Like an actual nuclear weapon, the Senate's "nuclear option" was long thought to be most effective not as a weapon but as a deterrent. Harry Reid, leader of the Democratic majority, has frequently brandished the threat to change the Senate rules in the face of obstruction by the Republican minority, which has blocked presidential appointments at a record pace in recent years.
But Reid's threats were always just that. Each time, his saber-rattling lured Minority Leader Mitch McConnell to the negotiating table, where the two worked out a deal to resolve the stalemate of the moment. The men do not like or trust one another, but both are institutionalists and students of procedure. Reid, who spent 10 of his 26 years of Senate service in the minority, knows what it's like to have the 60-vote threshold as your only weapon against a steamrolling majority.

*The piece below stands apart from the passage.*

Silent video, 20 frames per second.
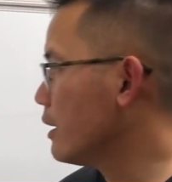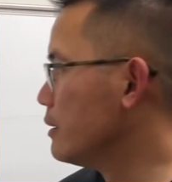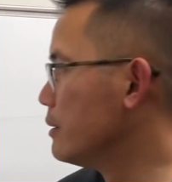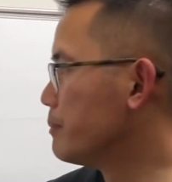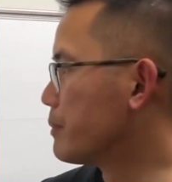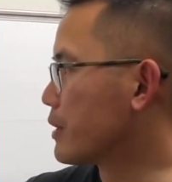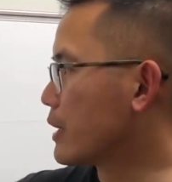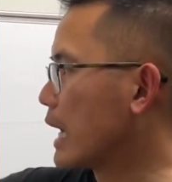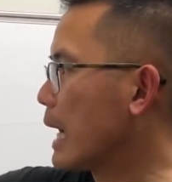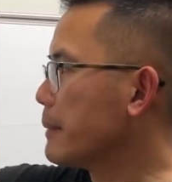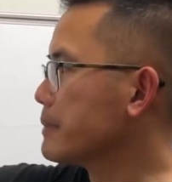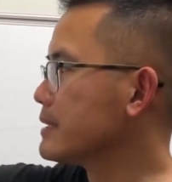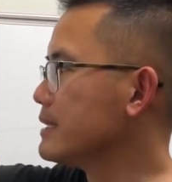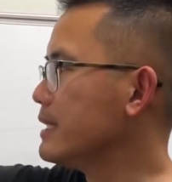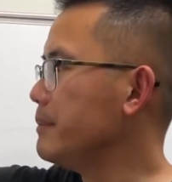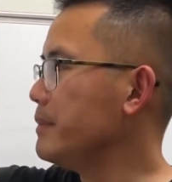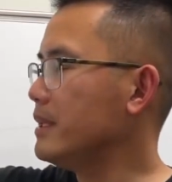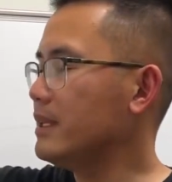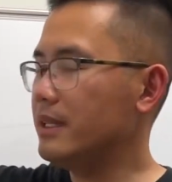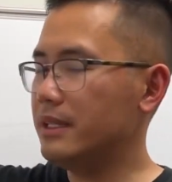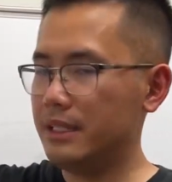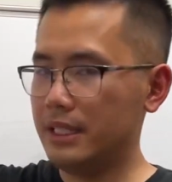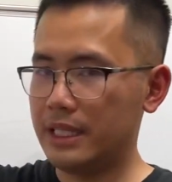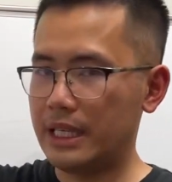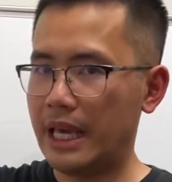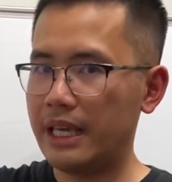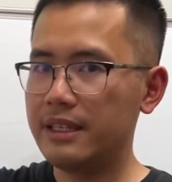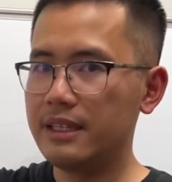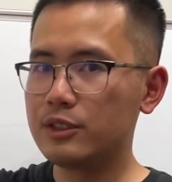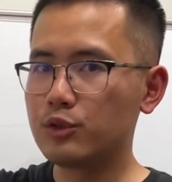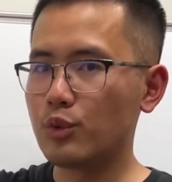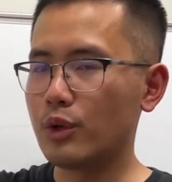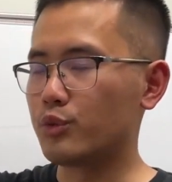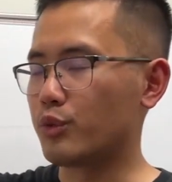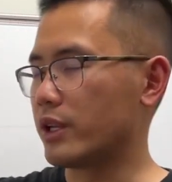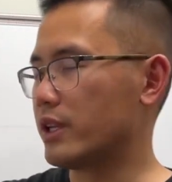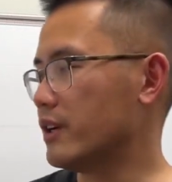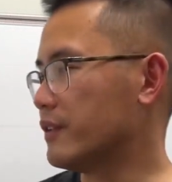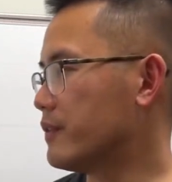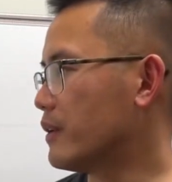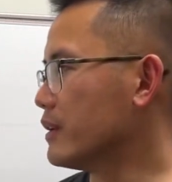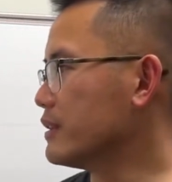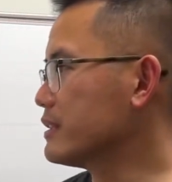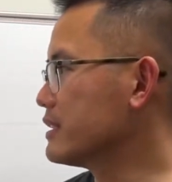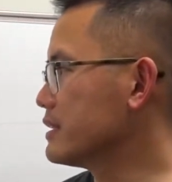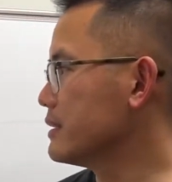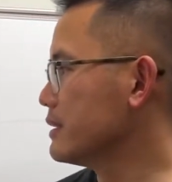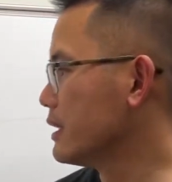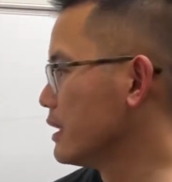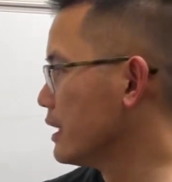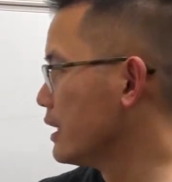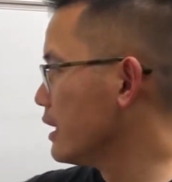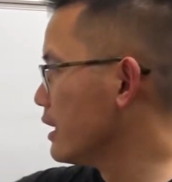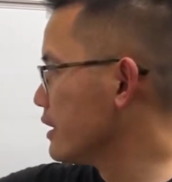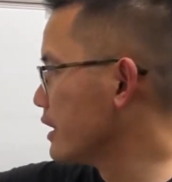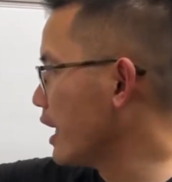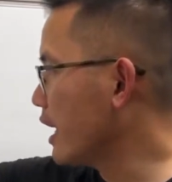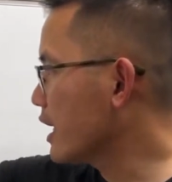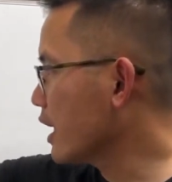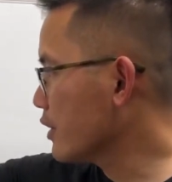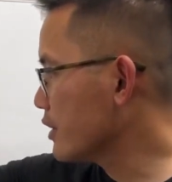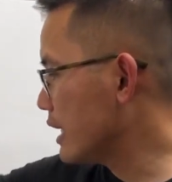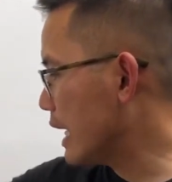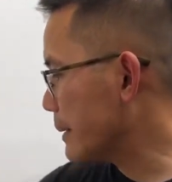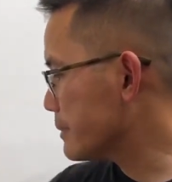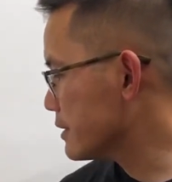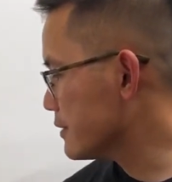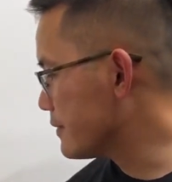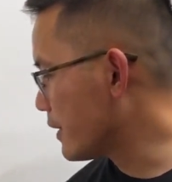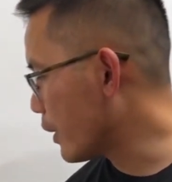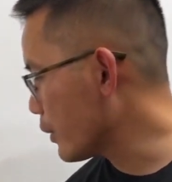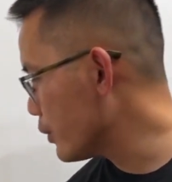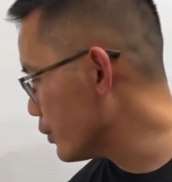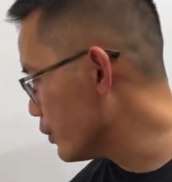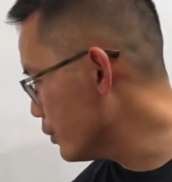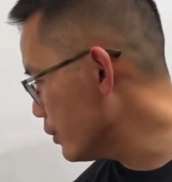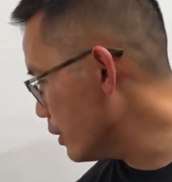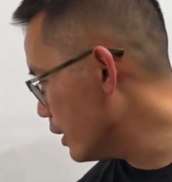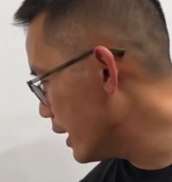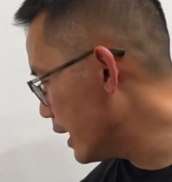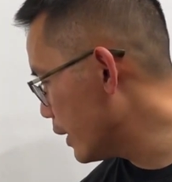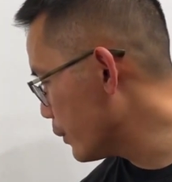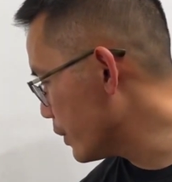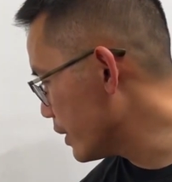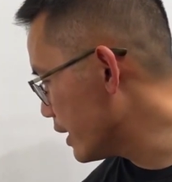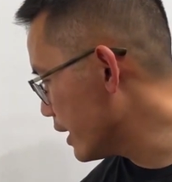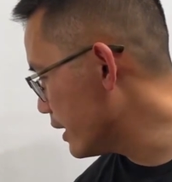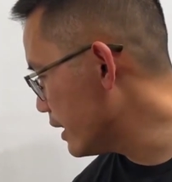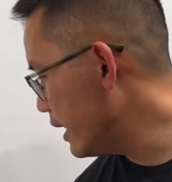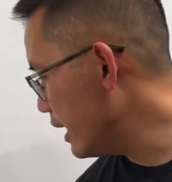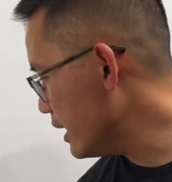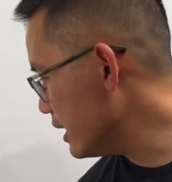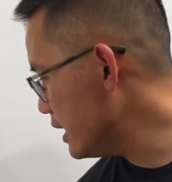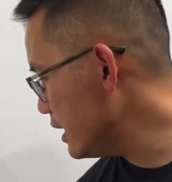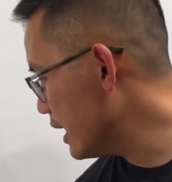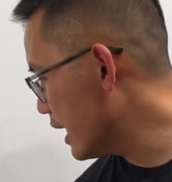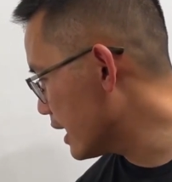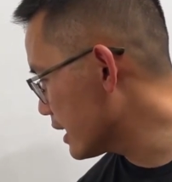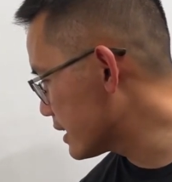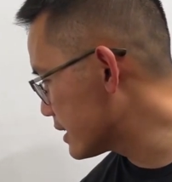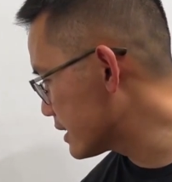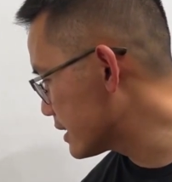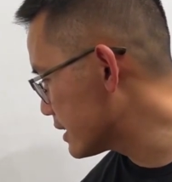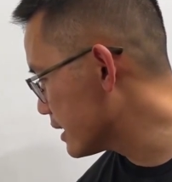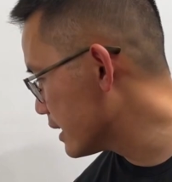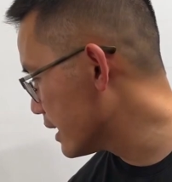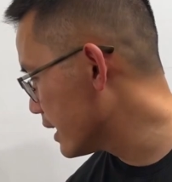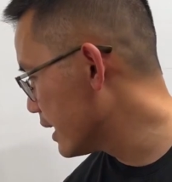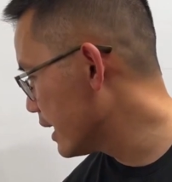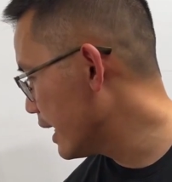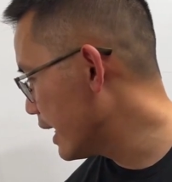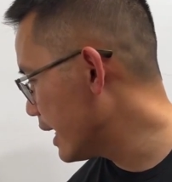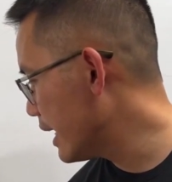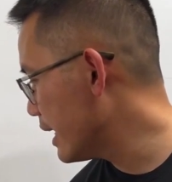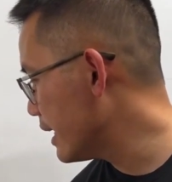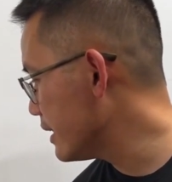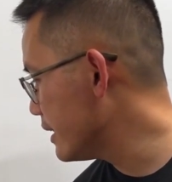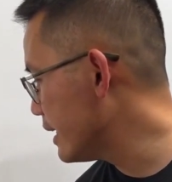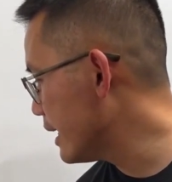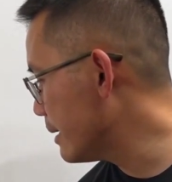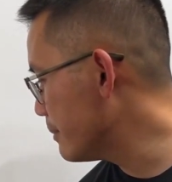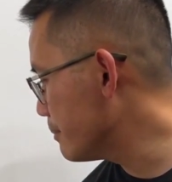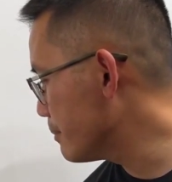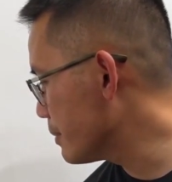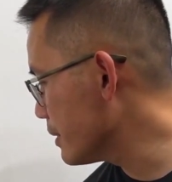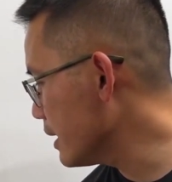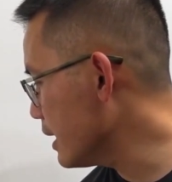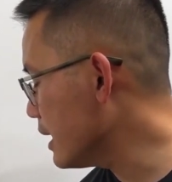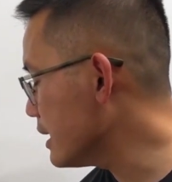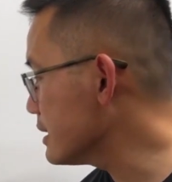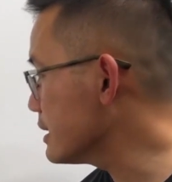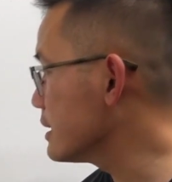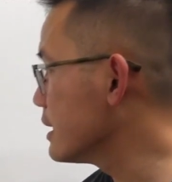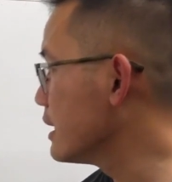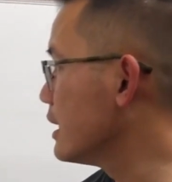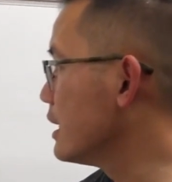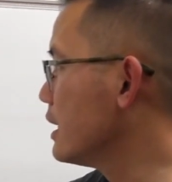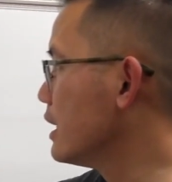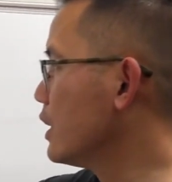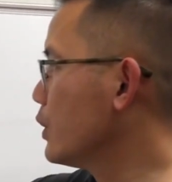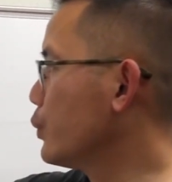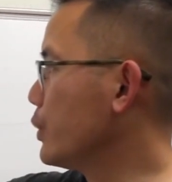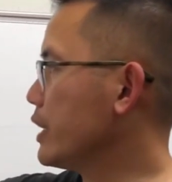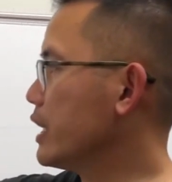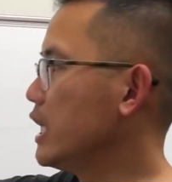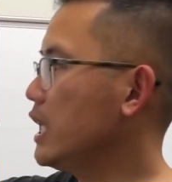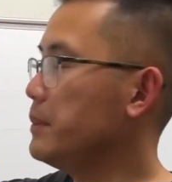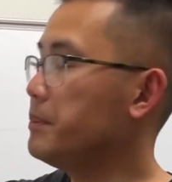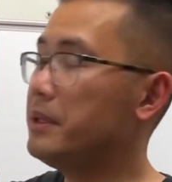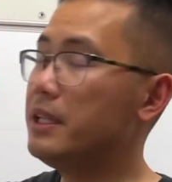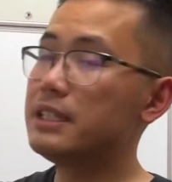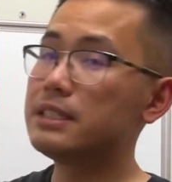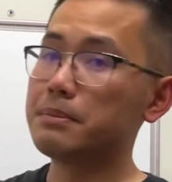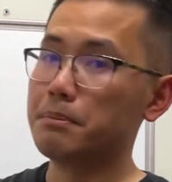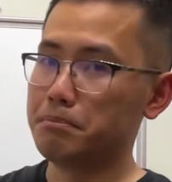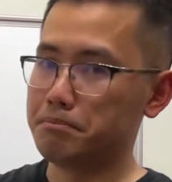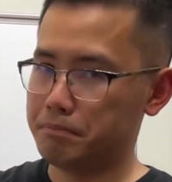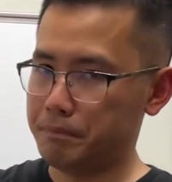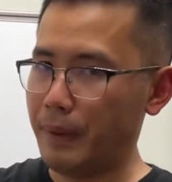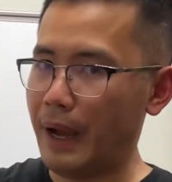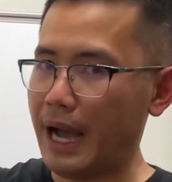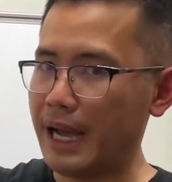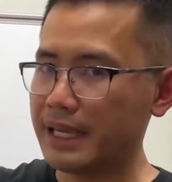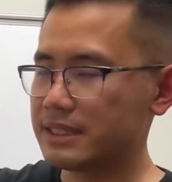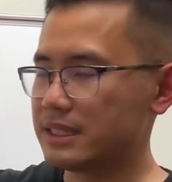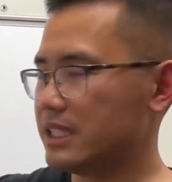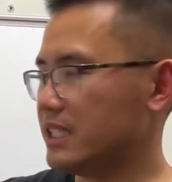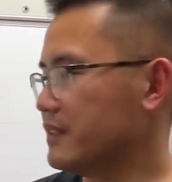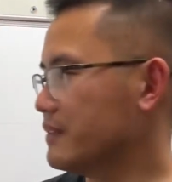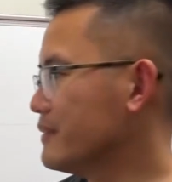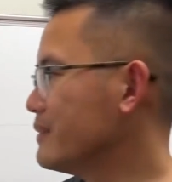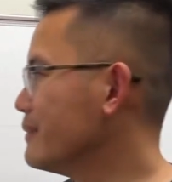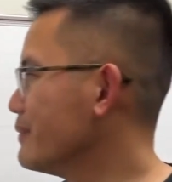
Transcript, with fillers: perhaps let me negate this one right here first. Take out the absolute value and we get negative x. And then plus, we keep this positive.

And yet Reid and his fellow Democrats felt they'd been pushed to the brink. Republicans had blocked three nominations to the D.C. Circuit Court of Appeals, which rules on many federal regulatory matters. Democrats charged that the trio were blocked not because of their qualifications or legal views but because of unrelated policy disagreements, or because Republicans don't want this particular court to work. On the Senate floor Thursday morning, Reid pointed out that half of the 168 filibusters of executive and judicial nominees in American history have come during the Obama Administration. "These nominees deserve at least an up-or-down vote," Reid said. "But Republican filibusters deny them a fair vote and deny the president his team."